Stored data entries:
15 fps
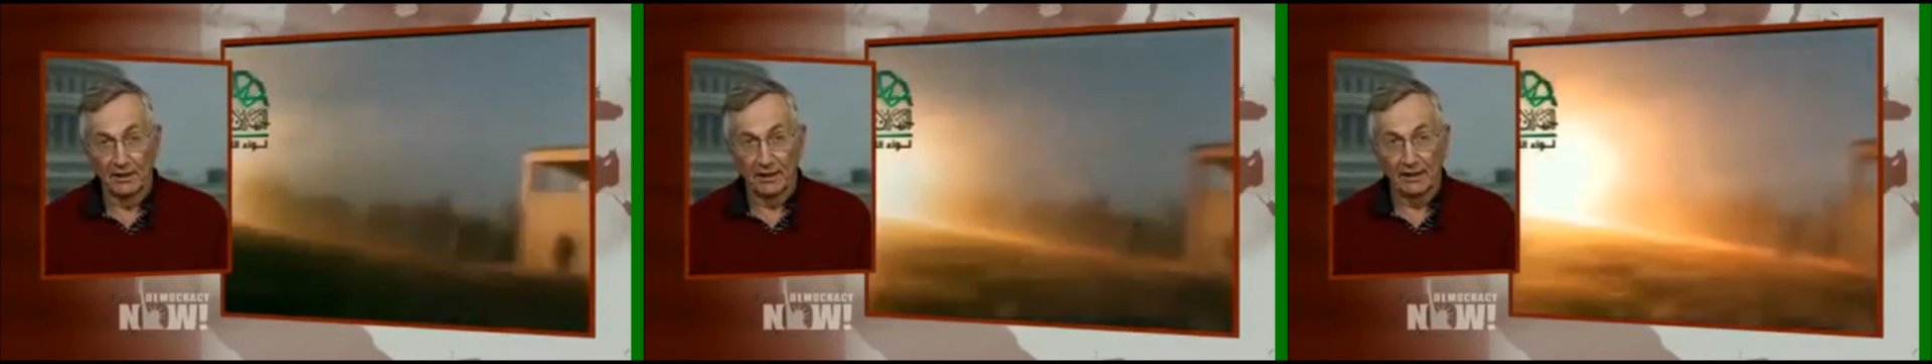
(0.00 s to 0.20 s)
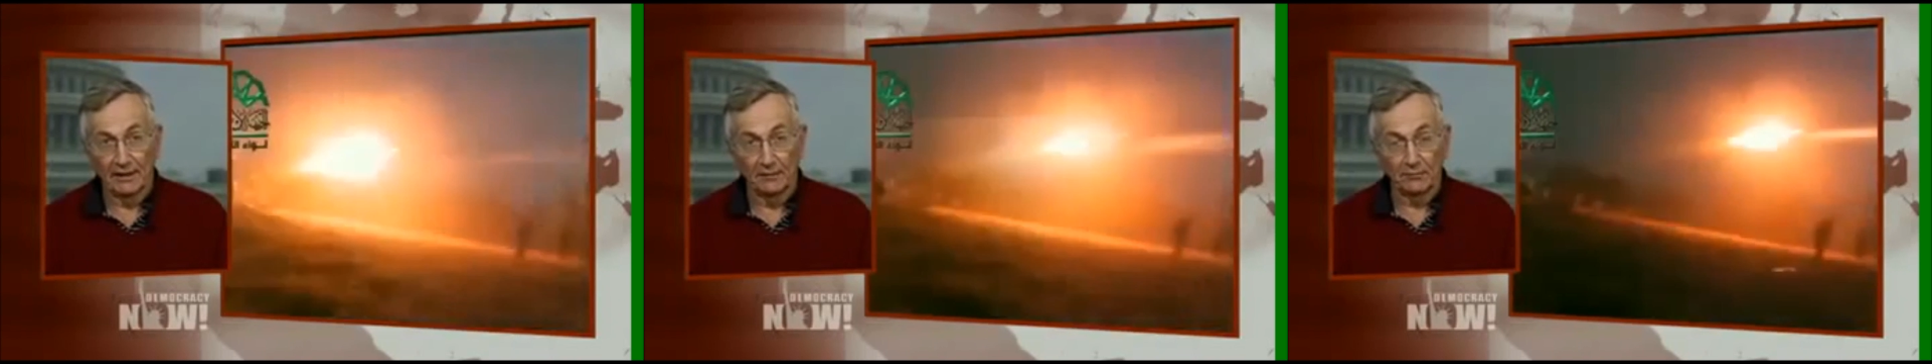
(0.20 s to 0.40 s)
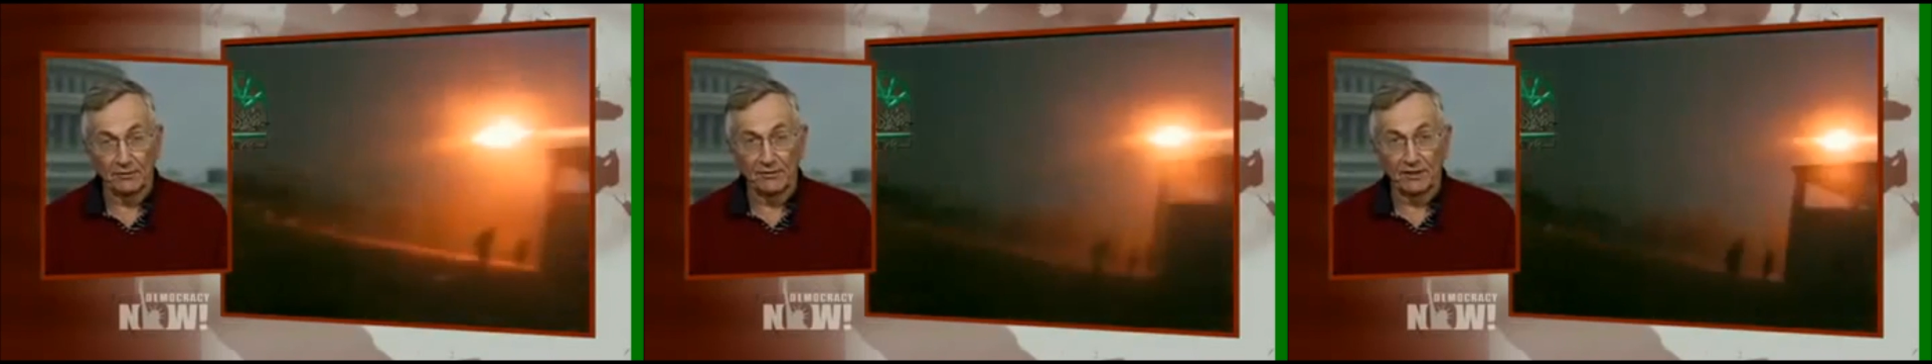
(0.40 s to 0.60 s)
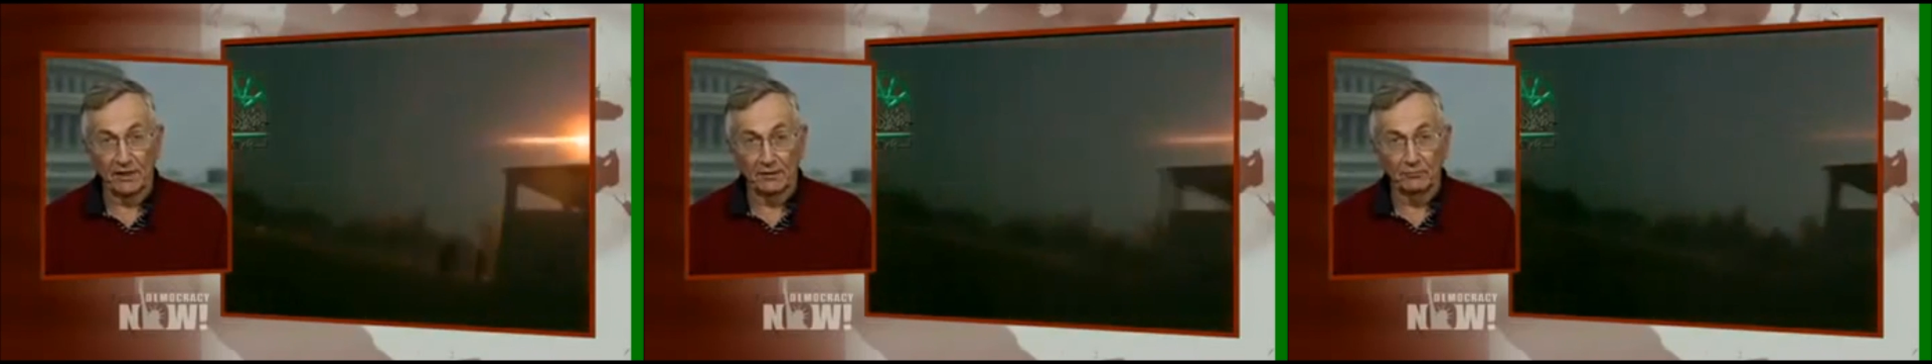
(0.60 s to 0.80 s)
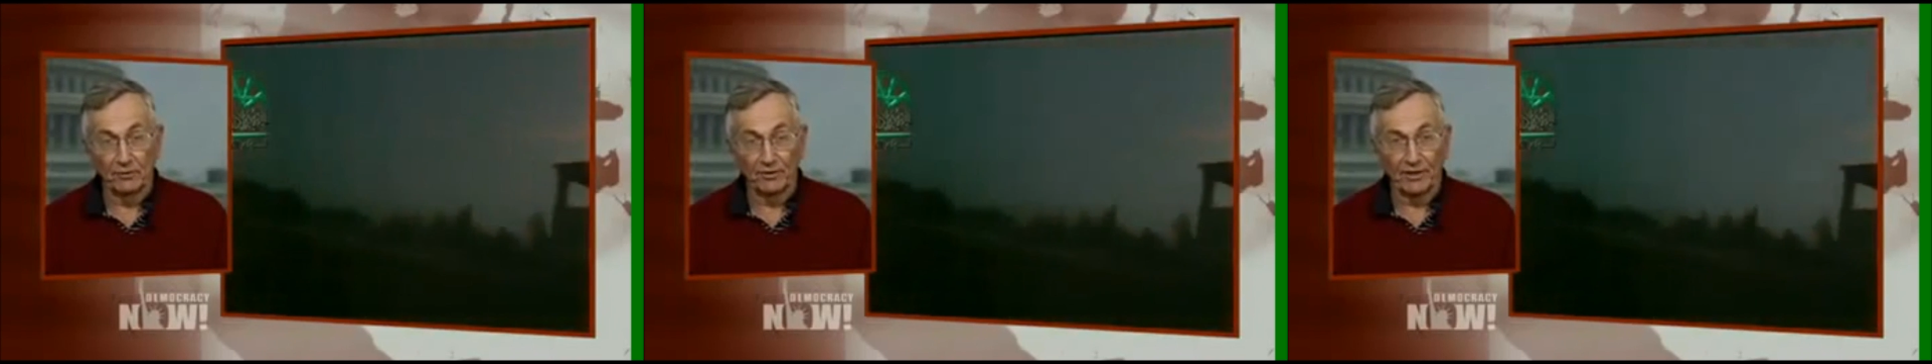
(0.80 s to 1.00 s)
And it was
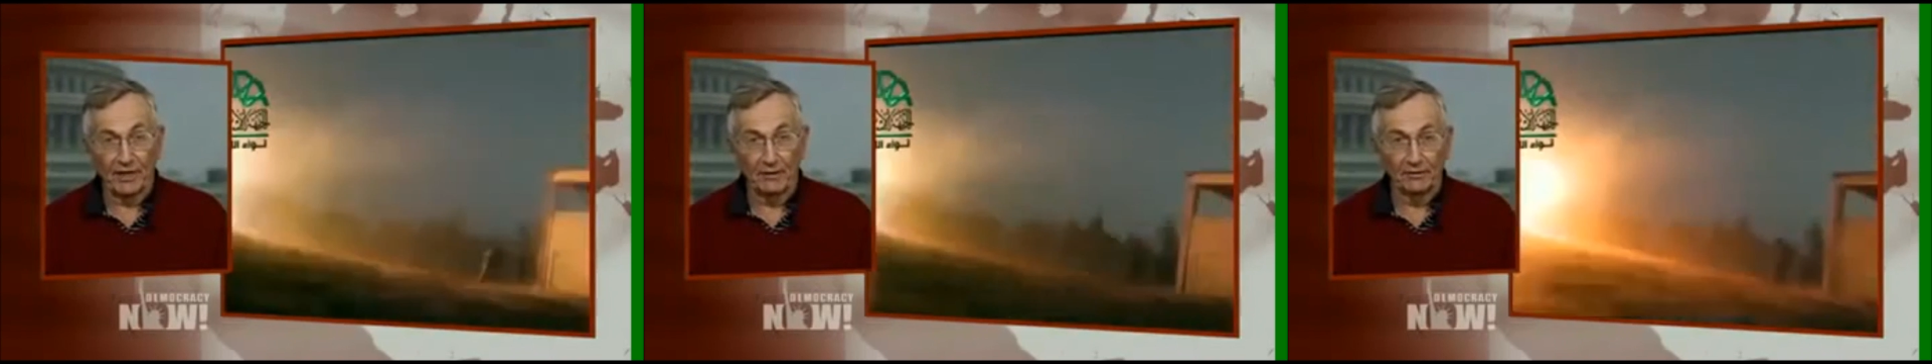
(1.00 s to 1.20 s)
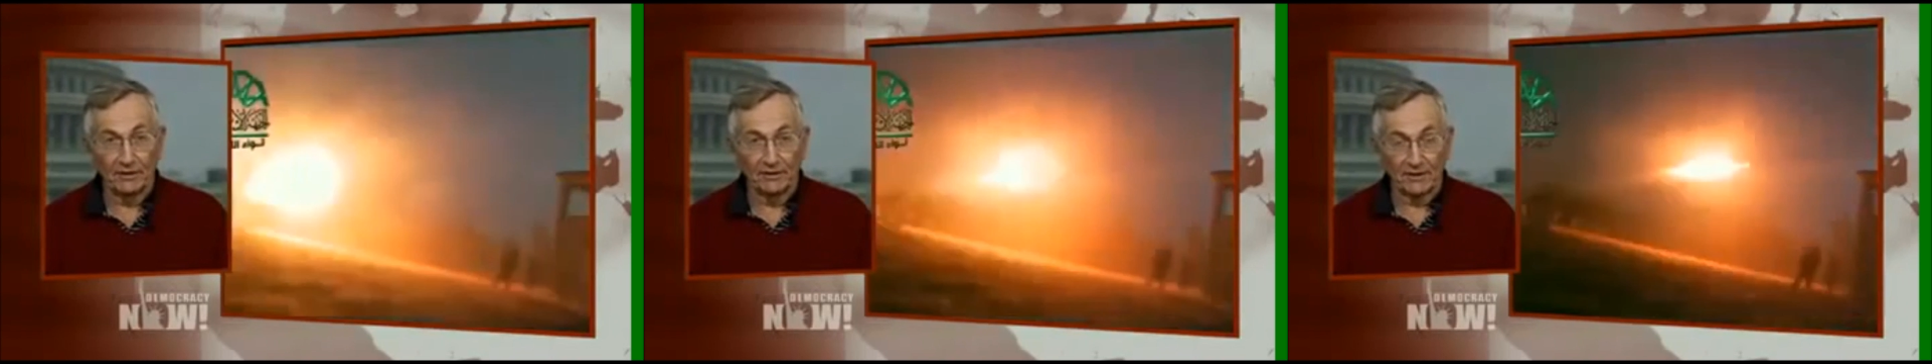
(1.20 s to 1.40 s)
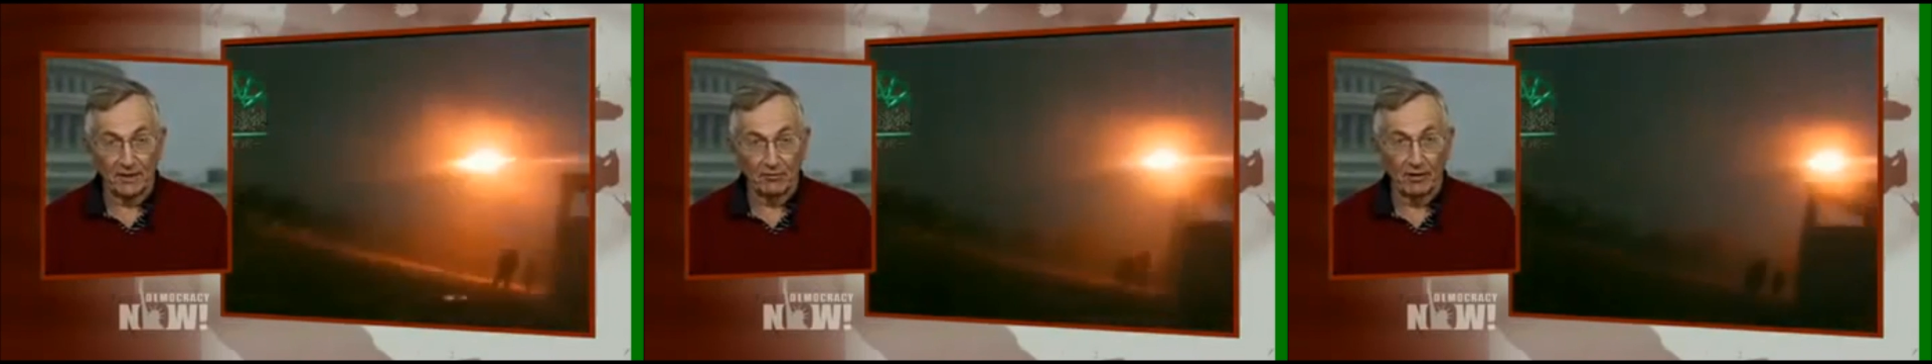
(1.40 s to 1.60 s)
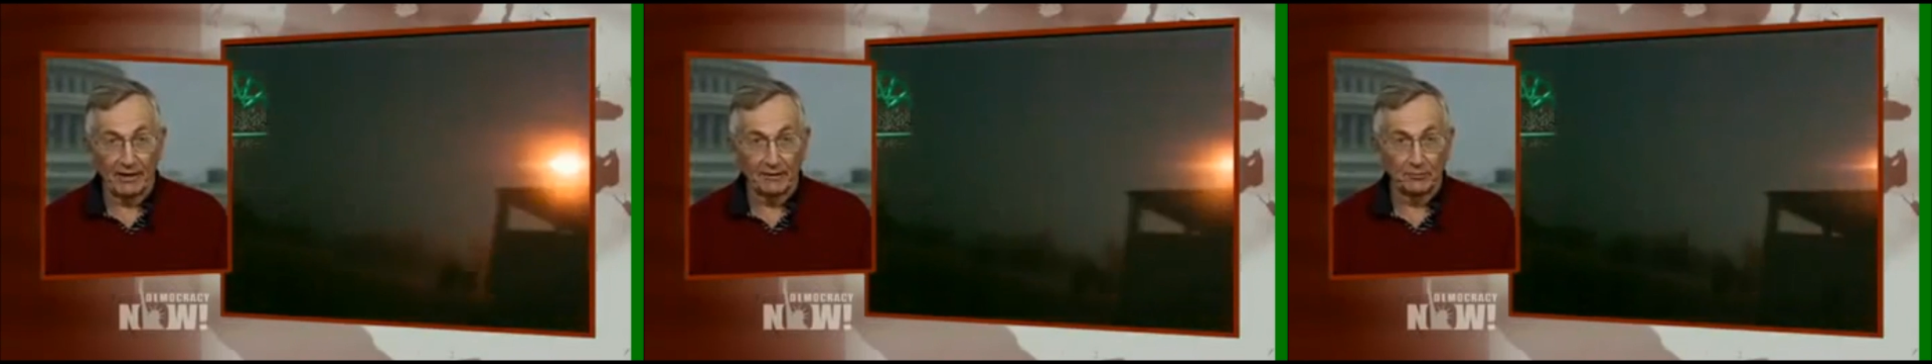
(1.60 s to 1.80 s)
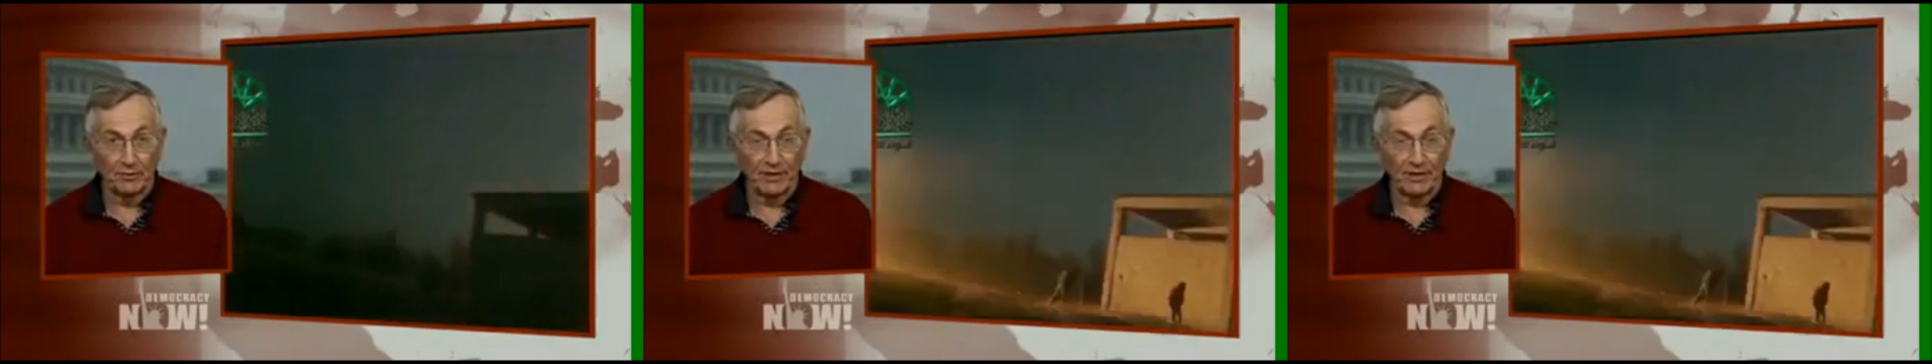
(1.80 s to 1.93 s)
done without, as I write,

▶ _What you should do_
Leave the pictures aside and give every entry above again word for word.

▶ _Your solution_
15 fps
(0.00 s to 0.20 s)
(0.20 s to 0.40 s)
(0.40 s to 0.60 s)
(0.60 s to 0.80 s)
(0.80 s to 1.00 s)
And it was
(1.00 s to 1.20 s)
(1.20 s to 1.40 s)
(1.40 s to 1.60 s)
(1.60 s to 1.80 s)
(1.80 s to 1.93 s)
done without, as I write,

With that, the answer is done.